- THE PROBLEM: Copy the listing as it is written, and leave each picture out.

- INPUT FOR THIS TASK:
——————

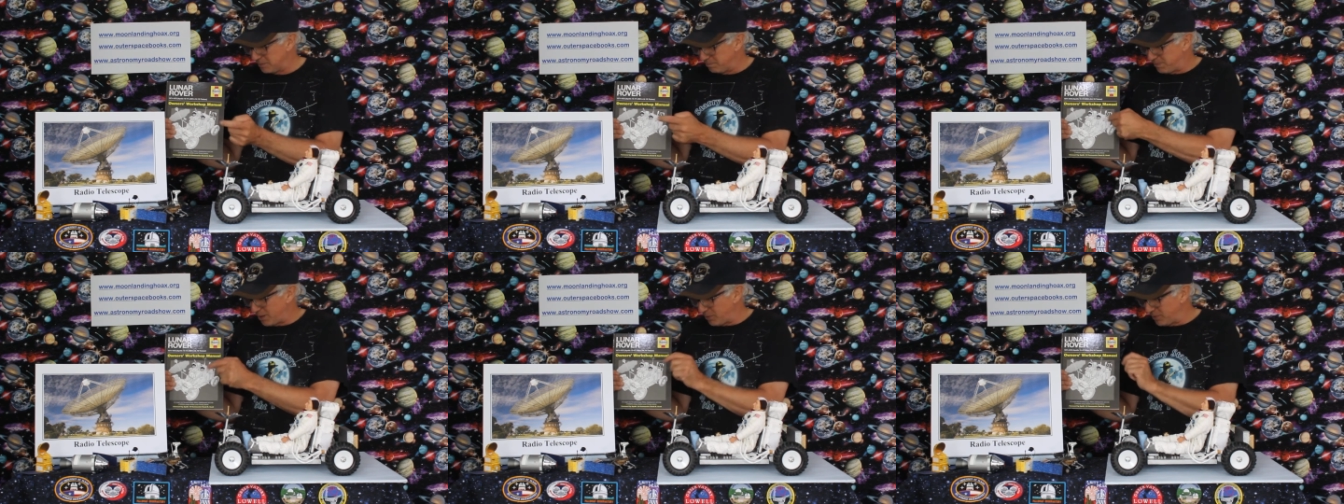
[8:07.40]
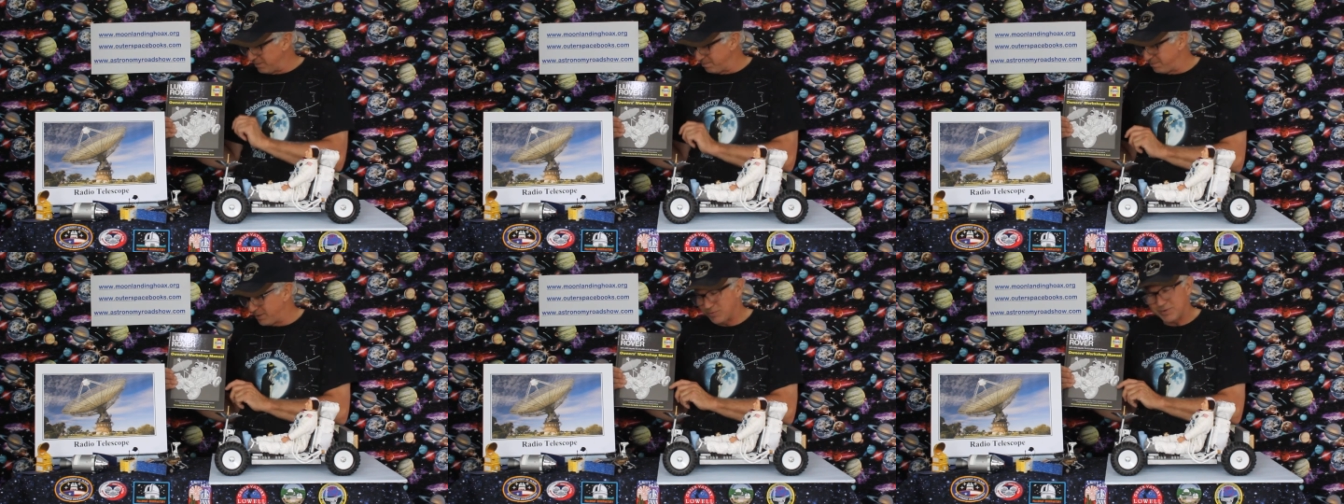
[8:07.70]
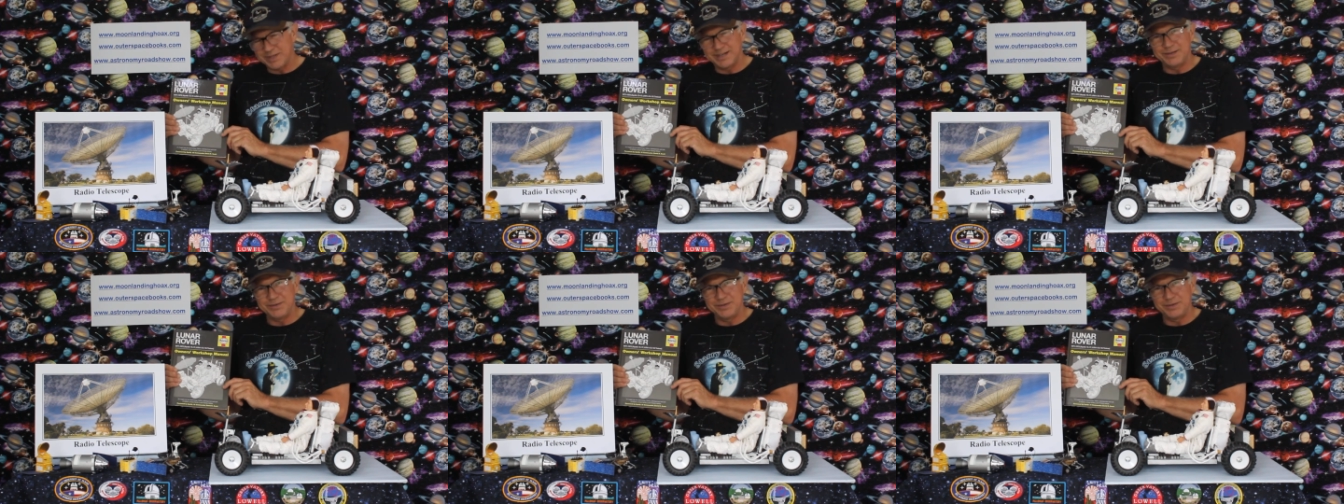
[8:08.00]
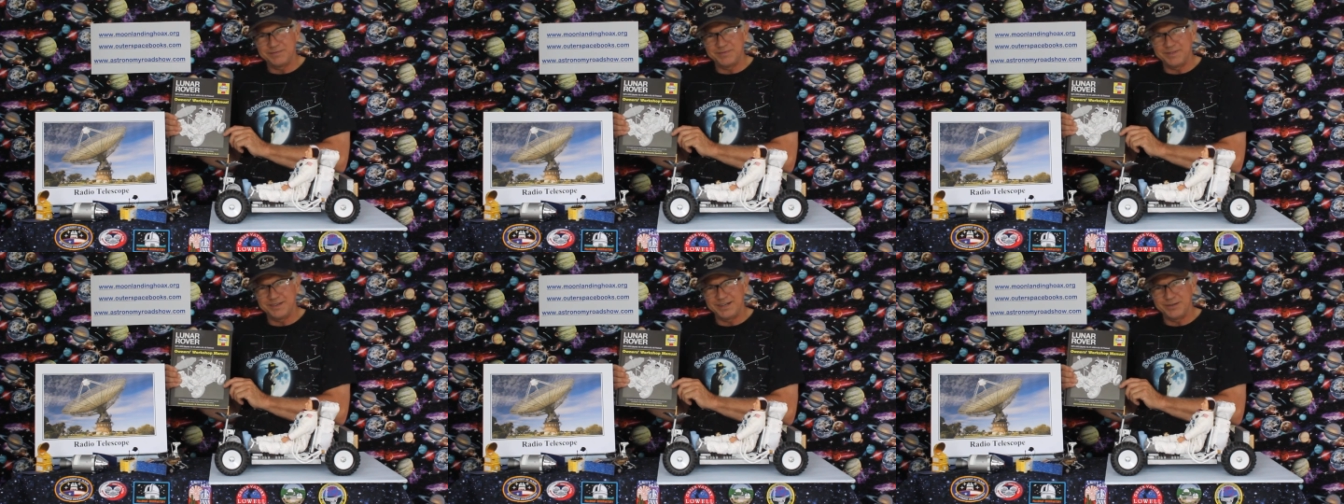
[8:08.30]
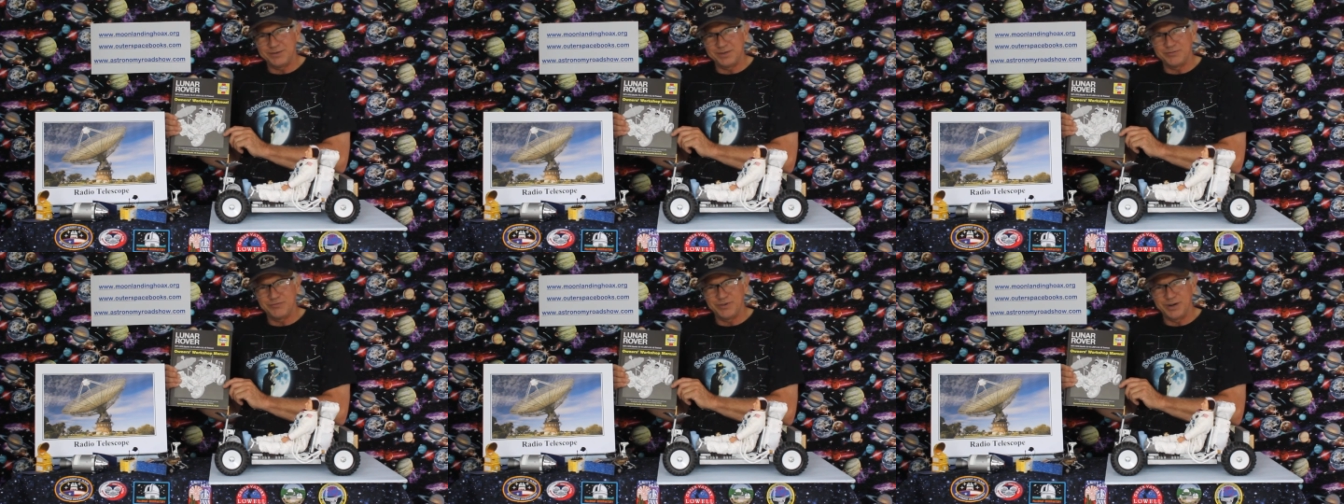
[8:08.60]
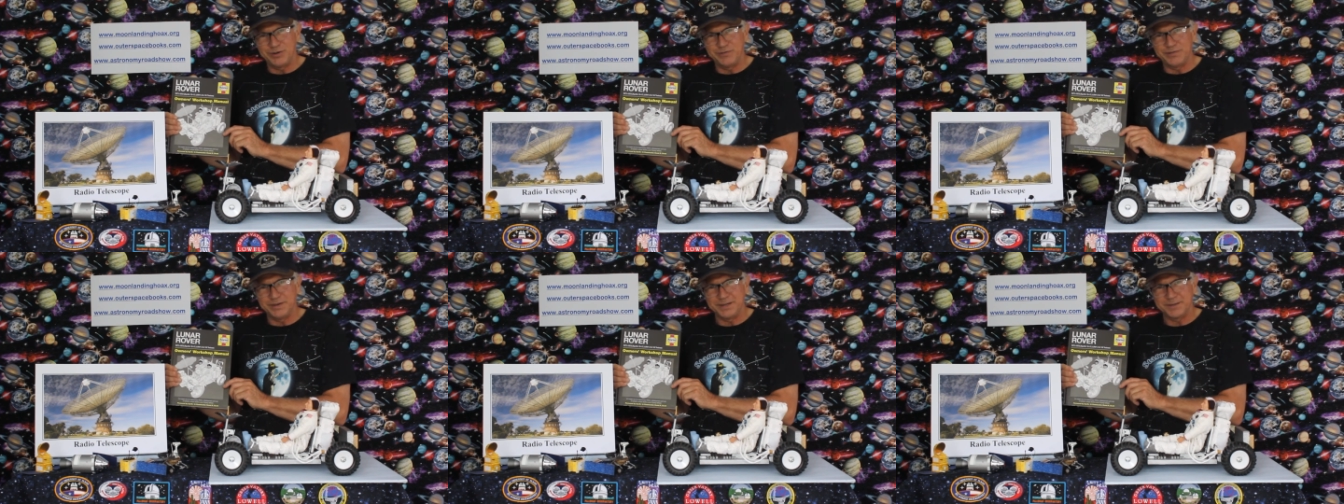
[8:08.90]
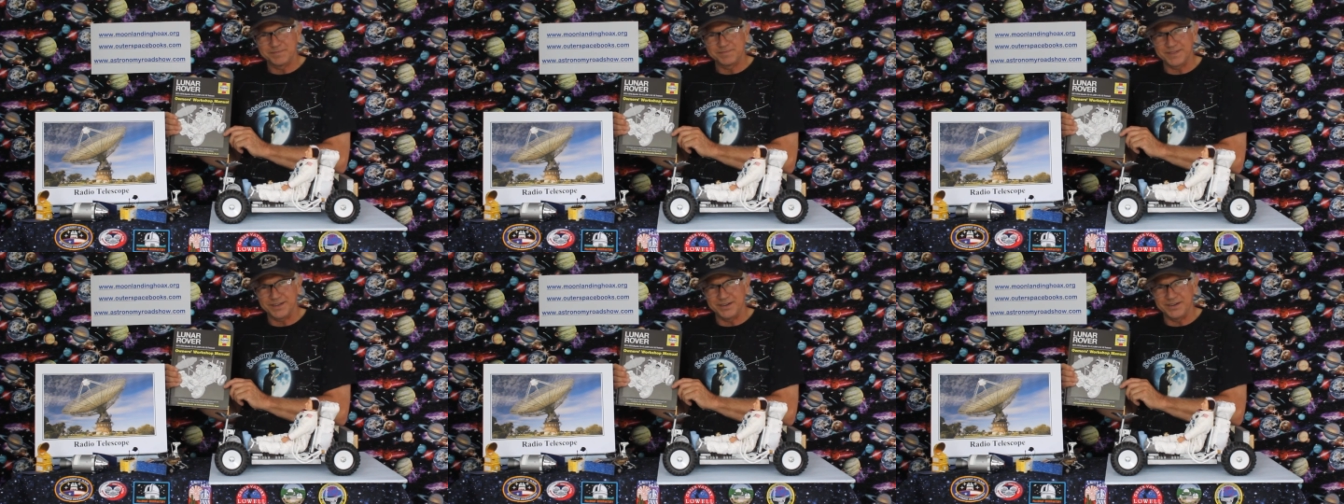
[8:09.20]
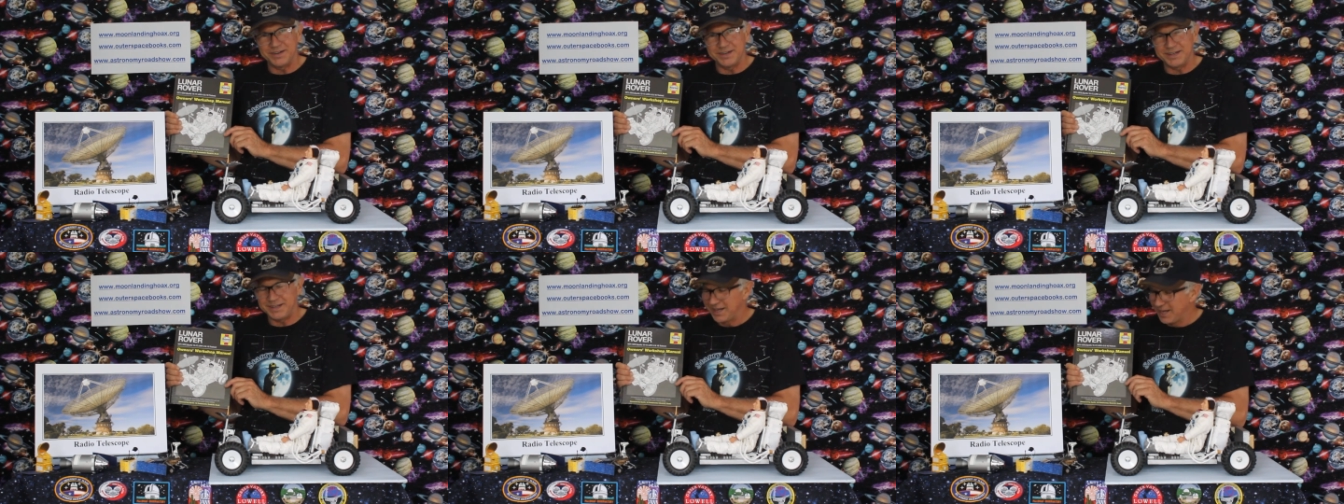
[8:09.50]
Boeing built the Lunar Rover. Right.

——————

- EXERCISE SOLUTION:
[8:07.40]
[8:07.70]
[8:08.00]
[8:08.30]
[8:08.60]
[8:08.90]
[8:09.20]
[8:09.50]
Boeing built the Lunar Rover. Right.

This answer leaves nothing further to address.